EKBIS.CO, JAKARTA -- Gagal bayar yang dialami Silicon Valley Bank (SVB) telah menimbulkan kepanikan di kalangan pelaku pasar modal. Investor khawatir krisis yang menimpa bank spesialis pendanaan startup tersebut juga bisa saja dialami oleh perbankan di Indonesia terutama bank digital.
Imbasnya, beberapa bank kecil yang dikenal sebagai bank digital seperti Bank Jago (ARTO), Bank Neo Commerce (BBYB), hingga Bank MNC International (BABP), mengalami penurunan signifikan. Pada sesi pertama perdagangan Selasa (14/3/2023), ketiga saham bank itu anjlok lebih dari enam persen.
Dalam risetnya, Direktur Avere Investama Teguh Hidayat membedah kemungkinan bank-bank digital Tanah Air itersebut mengalami gagal bayar. Dari posisi keuangan, menurut Analis jebolan Universitas Padjadjaran ini, ketiga bank memiliki permodalan yang cukup kuat.
Bank Jago misalnya. Per 30 September 2023, bank memegang dana pihak ketiga (DPK) mencapai Rp 6,9 triliun, meningkat signifikan dibanding akhir 2022 sebesar Rp 3,6 triliun.

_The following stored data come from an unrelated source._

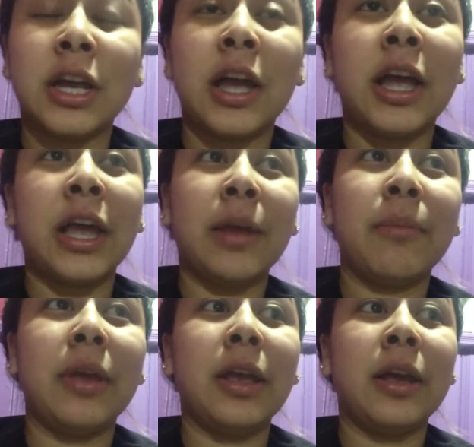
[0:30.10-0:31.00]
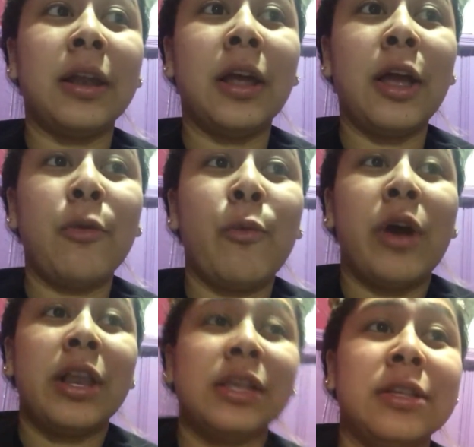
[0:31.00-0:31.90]
time and I
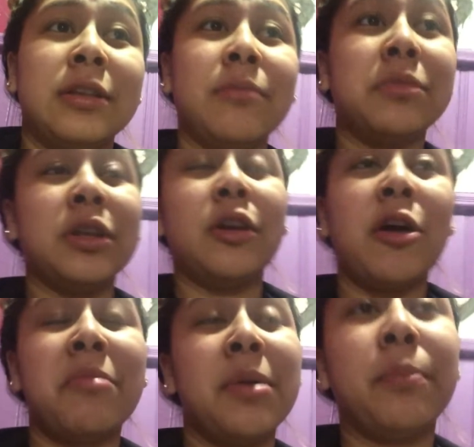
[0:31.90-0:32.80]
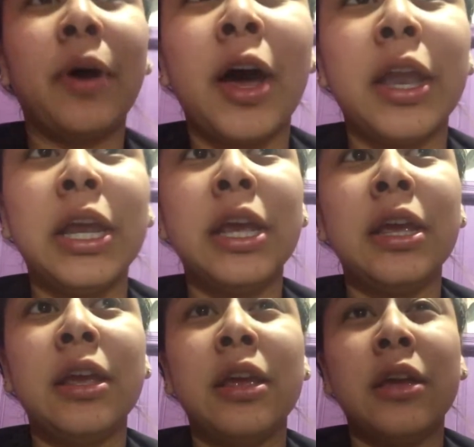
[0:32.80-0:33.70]
wanted something on my body
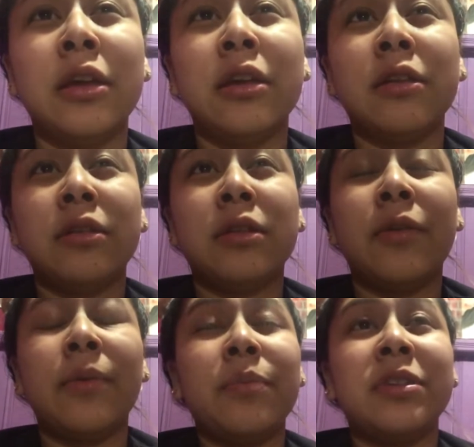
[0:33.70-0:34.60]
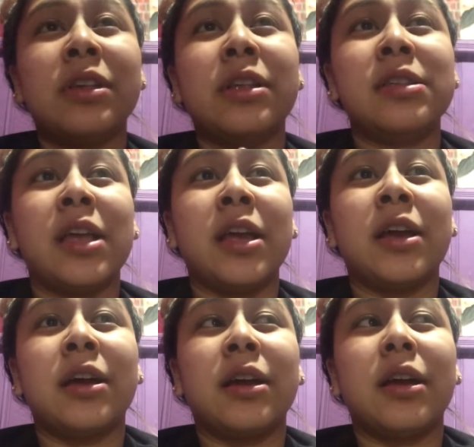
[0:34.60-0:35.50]
that represents like
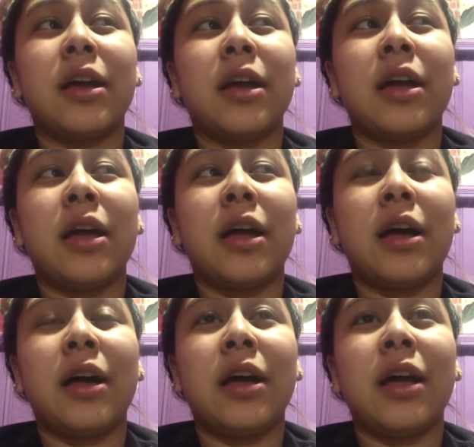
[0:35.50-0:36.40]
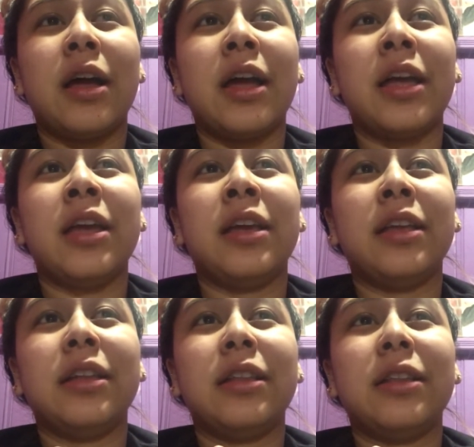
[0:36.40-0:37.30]
I
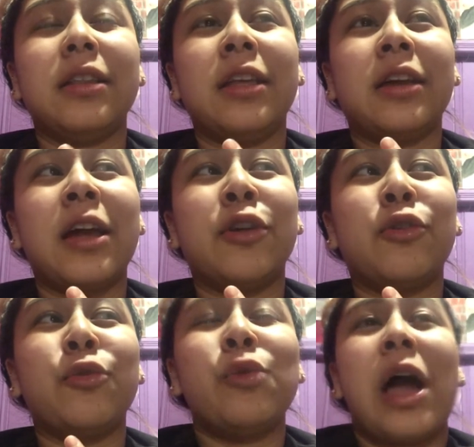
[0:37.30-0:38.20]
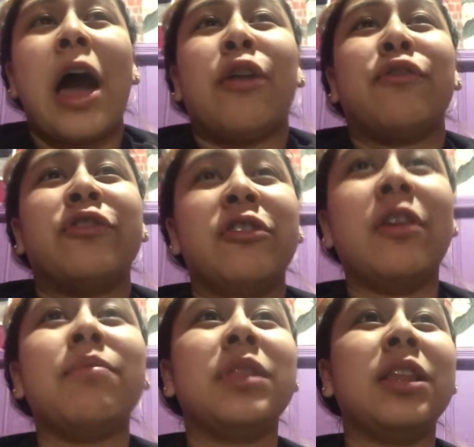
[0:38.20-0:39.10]
like I grew out of
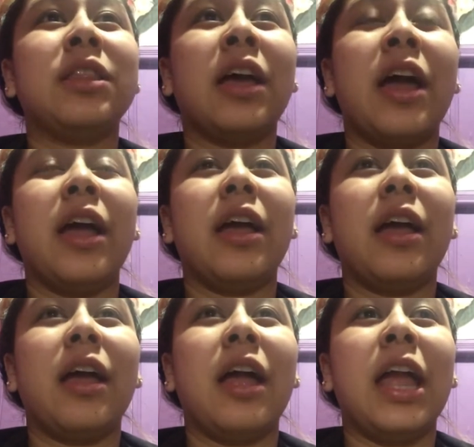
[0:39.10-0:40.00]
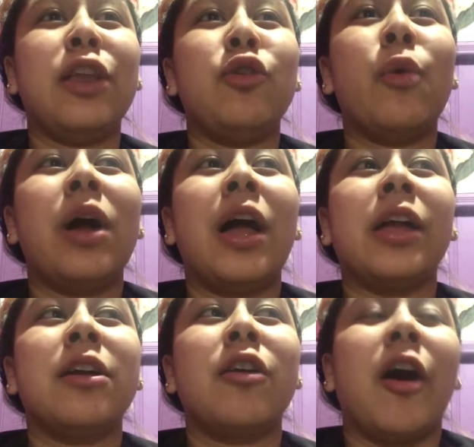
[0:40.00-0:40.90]
something that I know I, I
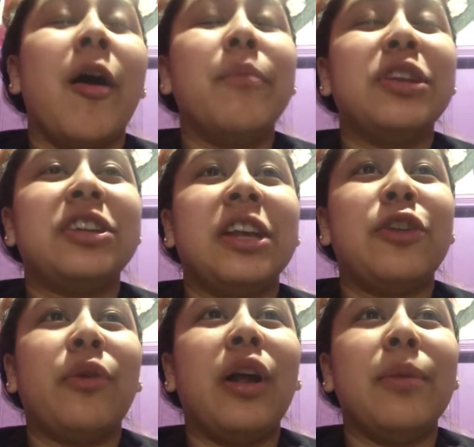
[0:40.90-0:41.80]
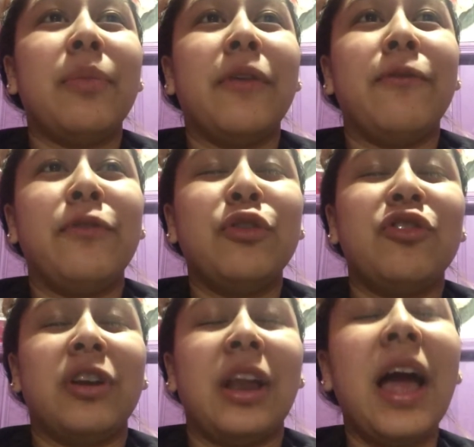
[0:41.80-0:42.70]
could accomplish later on in my
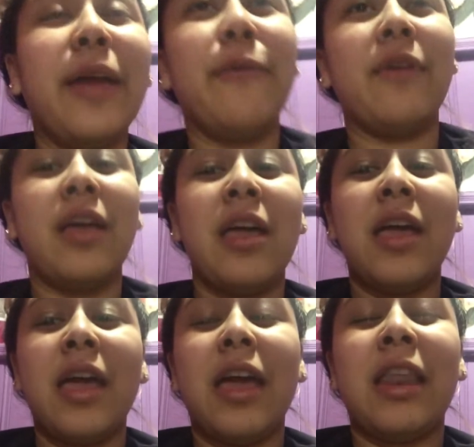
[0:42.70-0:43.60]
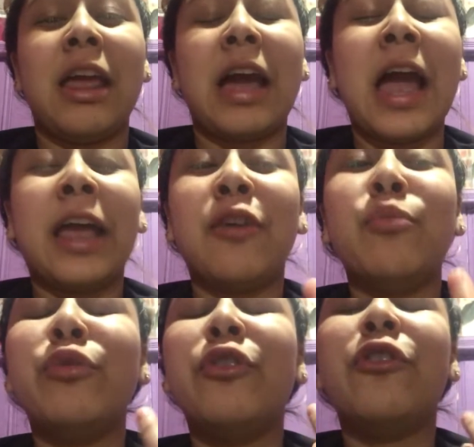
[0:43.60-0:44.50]
future life and I, I could
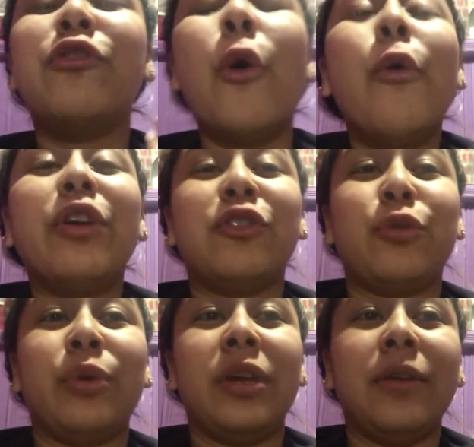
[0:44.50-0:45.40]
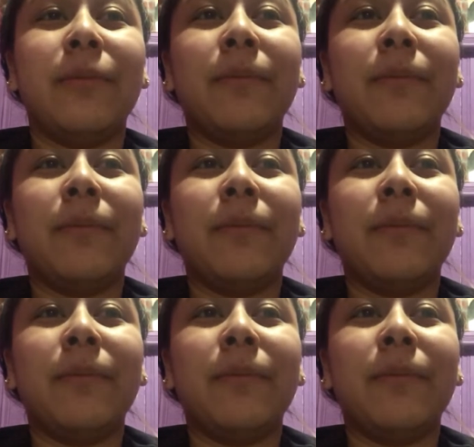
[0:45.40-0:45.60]
move forward to it.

Di sisi lain, jumlah kredit yang disalurkan juga meningkat dari Rp 5,2 triliun menjadi Rp 7,9 triliun.
Sedangkan dana yang disimpan di surat utang Pemerintah hanya meningkat dari Rp 1,4 triliun menjadi Rp 2,1 triliun. Adapun ekuitas perusahaan mencapai Rp 8,3 triliun, sehingga capital adequacy ratio-nya (CAR) sangat tinggi di level 97,5 persen.
Sebagai perbandingan, CAR dari BCA dan bank lainnya berkisar di 15 persen-18 persen. Demikian pula Bank Bank Neo Commerce dan Bank MNC International yang CAR-nya masing-masing tercatat dan 19,72 persen dan 20,14 persen.
"Sehingga dengan asumsi posisi keuangan ketiga bank digital ini kurang lebih sama dengan bank-bank digital lainnya di Indonesia, maka dari sisi permodalan mereka semua masih aman," jelas Penulis buku Value Investing: Beat the market in five minutes! melalui risetnya, Selasa (14/3/2023).
Meski demikian, Teguh melihat kepanikan pasar yang masih berlangsung ini bisa berujung pada penarikan dana besar-besaran atau bank run. Kekhawatiran pasar bisa saja bertambah mengingat kinerja beberapa bank digital masih merugi.
Untuk itu, menurut Teguh, pemerintah atau dalam hal ini otoritas keuangan perlu membuat pernyataan ke publik bahwa sistem perbankan di Indonesia masih aman, dan tidak akan mengalami hal serupa SVB.